● **Task**:
Reproduce the records below exactly; no pictures.

● **Exercise materials**:
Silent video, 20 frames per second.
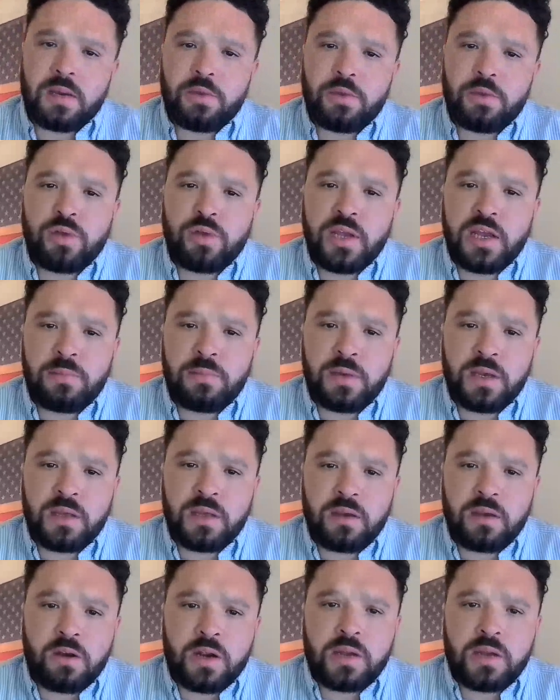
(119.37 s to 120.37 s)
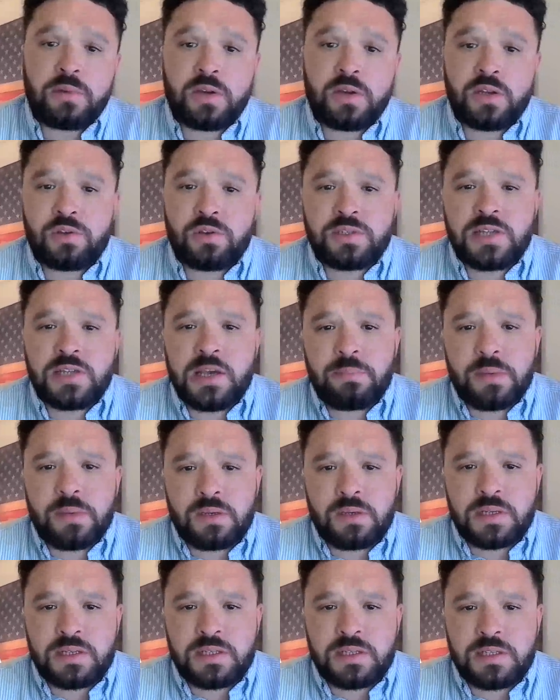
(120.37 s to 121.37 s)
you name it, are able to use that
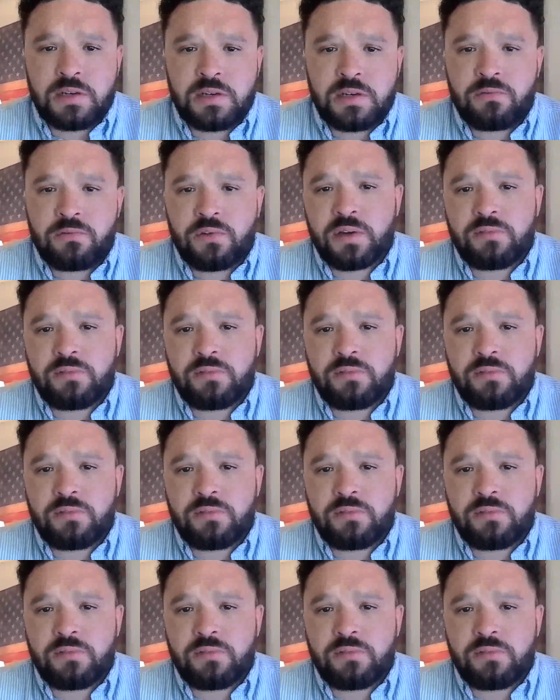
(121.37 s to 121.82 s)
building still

● **Answer section**:
Silent video, 20 frames per second.
(119.37 s to 120.37 s)
(120.37 s to 121.37 s)
you name it, are able to use that
(121.37 s to 121.82 s)
building still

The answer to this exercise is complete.